WORK TO COMPLETE: The entries shown here must be retyped in full, with no pictures included.

########################################

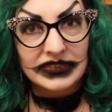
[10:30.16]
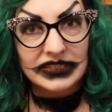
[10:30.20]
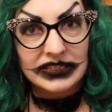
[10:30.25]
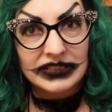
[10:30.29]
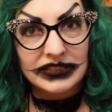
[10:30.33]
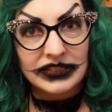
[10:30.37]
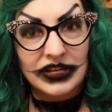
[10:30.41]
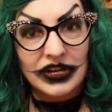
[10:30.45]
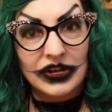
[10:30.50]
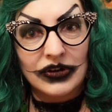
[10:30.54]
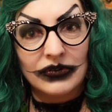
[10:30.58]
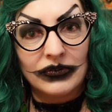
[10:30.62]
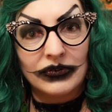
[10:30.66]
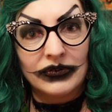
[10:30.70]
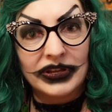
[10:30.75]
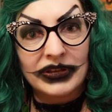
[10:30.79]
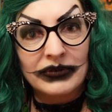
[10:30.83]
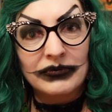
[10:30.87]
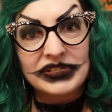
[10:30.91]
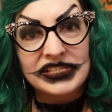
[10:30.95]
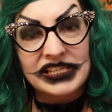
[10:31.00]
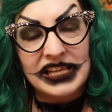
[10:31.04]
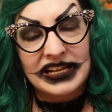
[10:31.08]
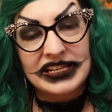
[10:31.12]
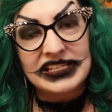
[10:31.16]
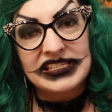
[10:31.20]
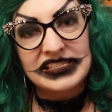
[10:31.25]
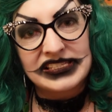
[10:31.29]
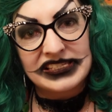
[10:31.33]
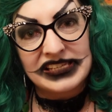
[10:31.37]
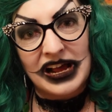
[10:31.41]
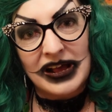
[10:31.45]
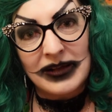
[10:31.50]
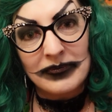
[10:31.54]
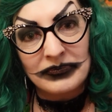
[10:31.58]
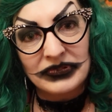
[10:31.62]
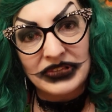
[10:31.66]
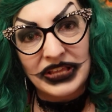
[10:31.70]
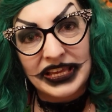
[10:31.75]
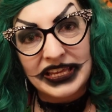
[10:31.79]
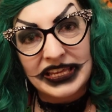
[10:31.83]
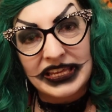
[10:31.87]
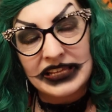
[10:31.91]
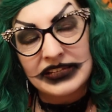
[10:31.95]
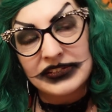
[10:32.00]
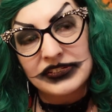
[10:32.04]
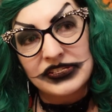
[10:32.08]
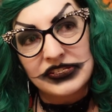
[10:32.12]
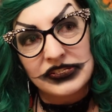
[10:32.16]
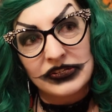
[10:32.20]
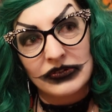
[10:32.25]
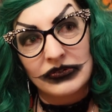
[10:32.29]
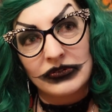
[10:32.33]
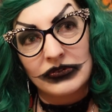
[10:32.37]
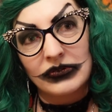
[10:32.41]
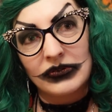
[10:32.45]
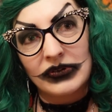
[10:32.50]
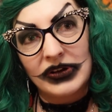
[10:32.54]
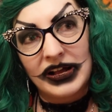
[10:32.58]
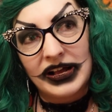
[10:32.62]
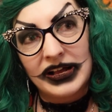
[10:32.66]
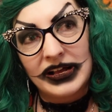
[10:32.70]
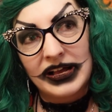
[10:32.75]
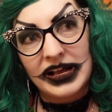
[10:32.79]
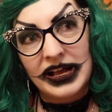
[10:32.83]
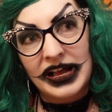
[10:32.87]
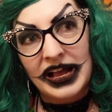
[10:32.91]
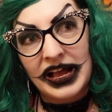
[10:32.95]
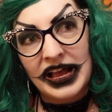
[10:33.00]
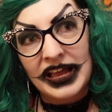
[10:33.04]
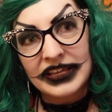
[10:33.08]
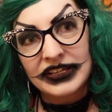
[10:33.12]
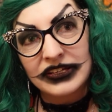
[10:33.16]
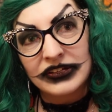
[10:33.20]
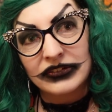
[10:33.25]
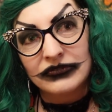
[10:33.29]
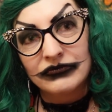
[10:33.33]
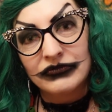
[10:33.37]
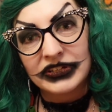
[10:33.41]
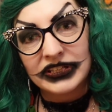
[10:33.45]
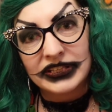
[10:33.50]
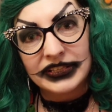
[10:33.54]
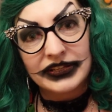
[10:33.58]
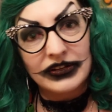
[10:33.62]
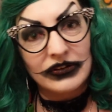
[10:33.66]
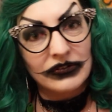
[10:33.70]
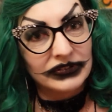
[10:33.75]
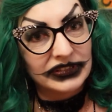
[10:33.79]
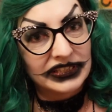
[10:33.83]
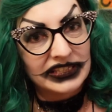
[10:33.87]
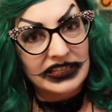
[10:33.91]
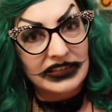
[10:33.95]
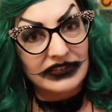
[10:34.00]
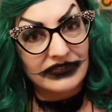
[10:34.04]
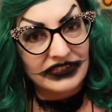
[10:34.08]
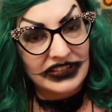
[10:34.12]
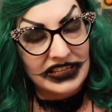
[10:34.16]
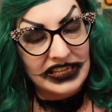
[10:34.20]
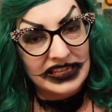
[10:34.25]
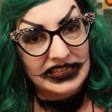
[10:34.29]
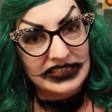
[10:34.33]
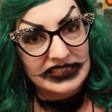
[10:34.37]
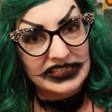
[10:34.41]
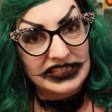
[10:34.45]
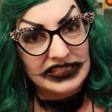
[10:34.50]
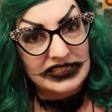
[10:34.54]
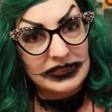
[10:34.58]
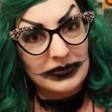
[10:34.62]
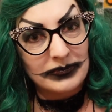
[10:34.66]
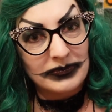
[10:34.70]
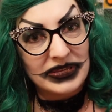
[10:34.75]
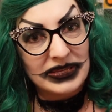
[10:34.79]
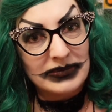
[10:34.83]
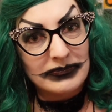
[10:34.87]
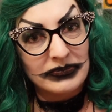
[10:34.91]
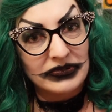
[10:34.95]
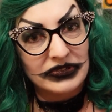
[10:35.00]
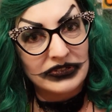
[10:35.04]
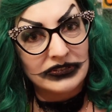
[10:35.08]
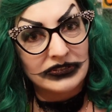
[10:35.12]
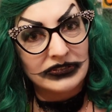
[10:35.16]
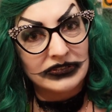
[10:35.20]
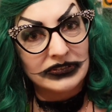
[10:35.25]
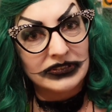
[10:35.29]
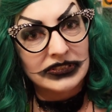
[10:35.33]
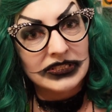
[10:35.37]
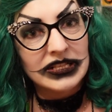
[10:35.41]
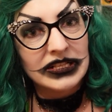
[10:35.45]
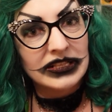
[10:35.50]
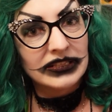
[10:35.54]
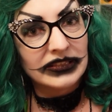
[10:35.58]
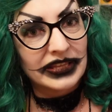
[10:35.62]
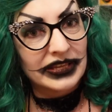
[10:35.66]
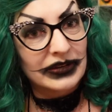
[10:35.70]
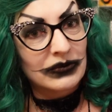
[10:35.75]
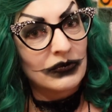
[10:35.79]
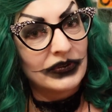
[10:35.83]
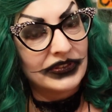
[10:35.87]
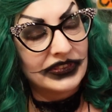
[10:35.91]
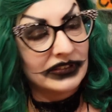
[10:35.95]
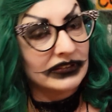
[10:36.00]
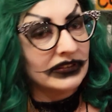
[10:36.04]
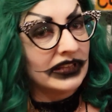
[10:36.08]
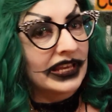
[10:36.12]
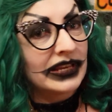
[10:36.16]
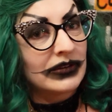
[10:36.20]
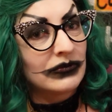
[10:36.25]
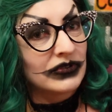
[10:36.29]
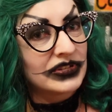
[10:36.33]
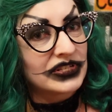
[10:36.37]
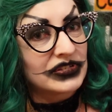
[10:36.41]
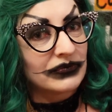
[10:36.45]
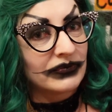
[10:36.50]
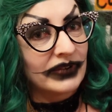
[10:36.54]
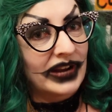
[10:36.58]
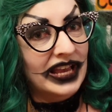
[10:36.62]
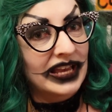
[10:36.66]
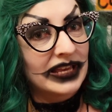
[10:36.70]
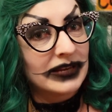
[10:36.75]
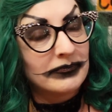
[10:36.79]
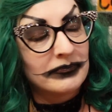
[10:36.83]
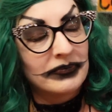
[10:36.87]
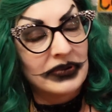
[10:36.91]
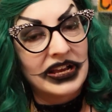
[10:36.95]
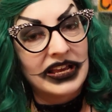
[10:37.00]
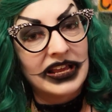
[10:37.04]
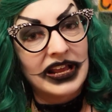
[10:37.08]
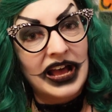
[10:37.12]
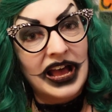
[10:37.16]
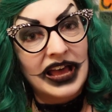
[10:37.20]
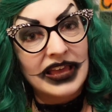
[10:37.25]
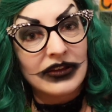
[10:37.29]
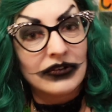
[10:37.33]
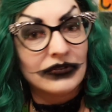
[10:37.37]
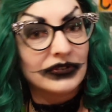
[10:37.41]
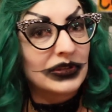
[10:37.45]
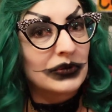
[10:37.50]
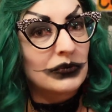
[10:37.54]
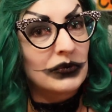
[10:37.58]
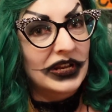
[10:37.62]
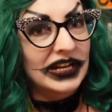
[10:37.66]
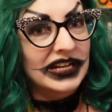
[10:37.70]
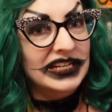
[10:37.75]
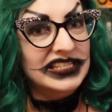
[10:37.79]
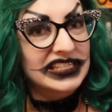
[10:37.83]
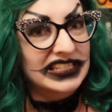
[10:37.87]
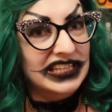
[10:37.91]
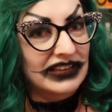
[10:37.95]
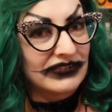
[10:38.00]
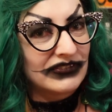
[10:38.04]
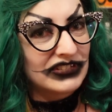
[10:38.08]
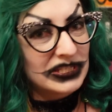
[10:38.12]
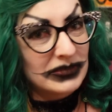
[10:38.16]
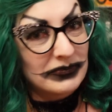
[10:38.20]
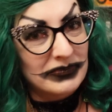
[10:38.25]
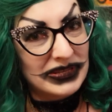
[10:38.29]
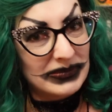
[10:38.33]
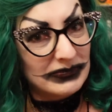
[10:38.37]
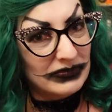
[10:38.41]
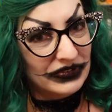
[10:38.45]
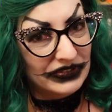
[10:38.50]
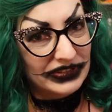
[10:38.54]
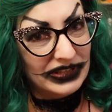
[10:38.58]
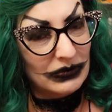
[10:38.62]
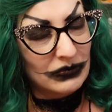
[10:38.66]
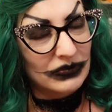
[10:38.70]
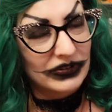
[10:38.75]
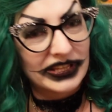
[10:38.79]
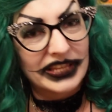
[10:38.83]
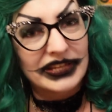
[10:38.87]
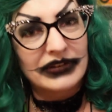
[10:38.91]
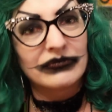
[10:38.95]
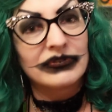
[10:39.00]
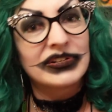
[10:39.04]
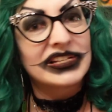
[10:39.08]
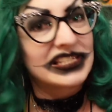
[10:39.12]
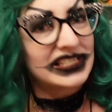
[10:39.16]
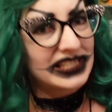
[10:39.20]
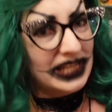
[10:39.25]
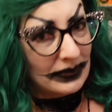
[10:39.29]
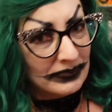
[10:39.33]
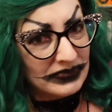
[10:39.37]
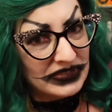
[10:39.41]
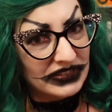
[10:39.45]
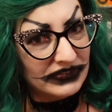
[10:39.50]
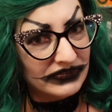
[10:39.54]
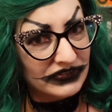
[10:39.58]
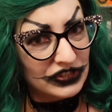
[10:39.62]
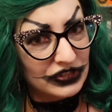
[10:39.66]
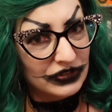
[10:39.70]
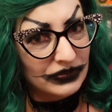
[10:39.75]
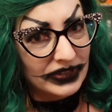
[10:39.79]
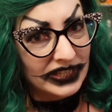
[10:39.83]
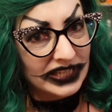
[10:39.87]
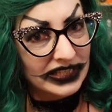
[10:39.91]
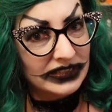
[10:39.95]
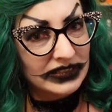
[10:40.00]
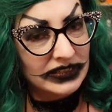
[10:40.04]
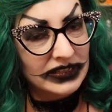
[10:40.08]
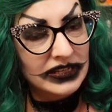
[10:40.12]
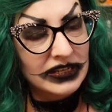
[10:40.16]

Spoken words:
you know, it was at a stoplight, and so I could really only give candy to people like when the light was red, but I only wanted to give it to people that were like receptive to it.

########################################

TASK RESULT:
[10:30.16]
[10:30.20]
[10:30.25]
[10:30.29]
[10:30.33]
[10:30.37]
[10:30.41]
[10:30.45]
[10:30.50]
[10:30.54]
[10:30.58]
[10:30.62]
[10:30.66]
[10:30.70]
[10:30.75]
[10:30.79]
[10:30.83]
[10:30.87]
[10:30.91]
[10:30.95]
[10:31.00]
[10:31.04]
[10:31.08]
[10:31.12]
[10:31.16]
[10:31.20]
[10:31.25]
[10:31.29]
[10:31.33]
[10:31.37]
[10:31.41]
[10:31.45]
[10:31.50]
[10:31.54]
[10:31.58]
[10:31.62]
[10:31.66]
[10:31.70]
[10:31.75]
[10:31.79]
[10:31.83]
[10:31.87]
[10:31.91]
[10:31.95]
[10:32.00]
[10:32.04]
[10:32.08]
[10:32.12]
[10:32.16]
[10:32.20]
[10:32.25]
[10:32.29]
[10:32.33]
[10:32.37]
[10:32.41]
[10:32.45]
[10:32.50]
[10:32.54]
[10:32.58]
[10:32.62]
[10:32.66]
[10:32.70]
[10:32.75]
[10:32.79]
[10:32.83]
[10:32.87]
[10:32.91]
[10:32.95]
[10:33.00]
[10:33.04]
[10:33.08]
[10:33.12]
[10:33.16]
[10:33.20]
[10:33.25]
[10:33.29]
[10:33.33]
[10:33.37]
[10:33.41]
[10:33.45]
[10:33.50]
[10:33.54]
[10:33.58]
[10:33.62]
[10:33.66]
[10:33.70]
[10:33.75]
[10:33.79]
[10:33.83]
[10:33.87]
[10:33.91]
[10:33.95]
[10:34.00]
[10:34.04]
[10:34.08]
[10:34.12]
[10:34.16]
[10:34.20]
[10:34.25]
[10:34.29]
[10:34.33]
[10:34.37]
[10:34.41]
[10:34.45]
[10:34.50]
[10:34.54]
[10:34.58]
[10:34.62]
[10:34.66]
[10:34.70]
[10:34.75]
[10:34.79]
[10:34.83]
[10:34.87]
[10:34.91]
[10:34.95]
[10:35.00]
[10:35.04]
[10:35.08]
[10:35.12]
[10:35.16]
[10:35.20]
[10:35.25]
[10:35.29]
[10:35.33]
[10:35.37]
[10:35.41]
[10:35.45]
[10:35.50]
[10:35.54]
[10:35.58]
[10:35.62]
[10:35.66]
[10:35.70]
[10:35.75]
[10:35.79]
[10:35.83]
[10:35.87]
[10:35.91]
[10:35.95]
[10:36.00]
[10:36.04]
[10:36.08]
[10:36.12]
[10:36.16]
[10:36.20]
[10:36.25]
[10:36.29]
[10:36.33]
[10:36.37]
[10:36.41]
[10:36.45]
[10:36.50]
[10:36.54]
[10:36.58]
[10:36.62]
[10:36.66]
[10:36.70]
[10:36.75]
[10:36.79]
[10:36.83]
[10:36.87]
[10:36.91]
[10:36.95]
[10:37.00]
[10:37.04]
[10:37.08]
[10:37.12]
[10:37.16]
[10:37.20]
[10:37.25]
[10:37.29]
[10:37.33]
[10:37.37]
[10:37.41]
[10:37.45]
[10:37.50]
[10:37.54]
[10:37.58]
[10:37.62]
[10:37.66]
[10:37.70]
[10:37.75]
[10:37.79]
[10:37.83]
[10:37.87]
[10:37.91]
[10:37.95]
[10:38.00]
[10:38.04]
[10:38.08]
[10:38.12]
[10:38.16]
[10:38.20]
[10:38.25]
[10:38.29]
[10:38.33]
[10:38.37]
[10:38.41]
[10:38.45]
[10:38.50]
[10:38.54]
[10:38.58]
[10:38.62]
[10:38.66]
[10:38.70]
[10:38.75]
[10:38.79]
[10:38.83]
[10:38.87]
[10:38.91]
[10:38.95]
[10:39.00]
[10:39.04]
[10:39.08]
[10:39.12]
[10:39.16]
[10:39.20]
[10:39.25]
[10:39.29]
[10:39.33]
[10:39.37]
[10:39.41]
[10:39.45]
[10:39.50]
[10:39.54]
[10:39.58]
[10:39.62]
[10:39.66]
[10:39.70]
[10:39.75]
[10:39.79]
[10:39.83]
[10:39.87]
[10:39.91]
[10:39.95]
[10:40.00]
[10:40.04]
[10:40.08]
[10:40.12]
[10:40.16]

Spoken words:
you know, it was at a stoplight, and so I could really only give candy to people like when the light was red, but I only wanted to give it to people that were like receptive to it.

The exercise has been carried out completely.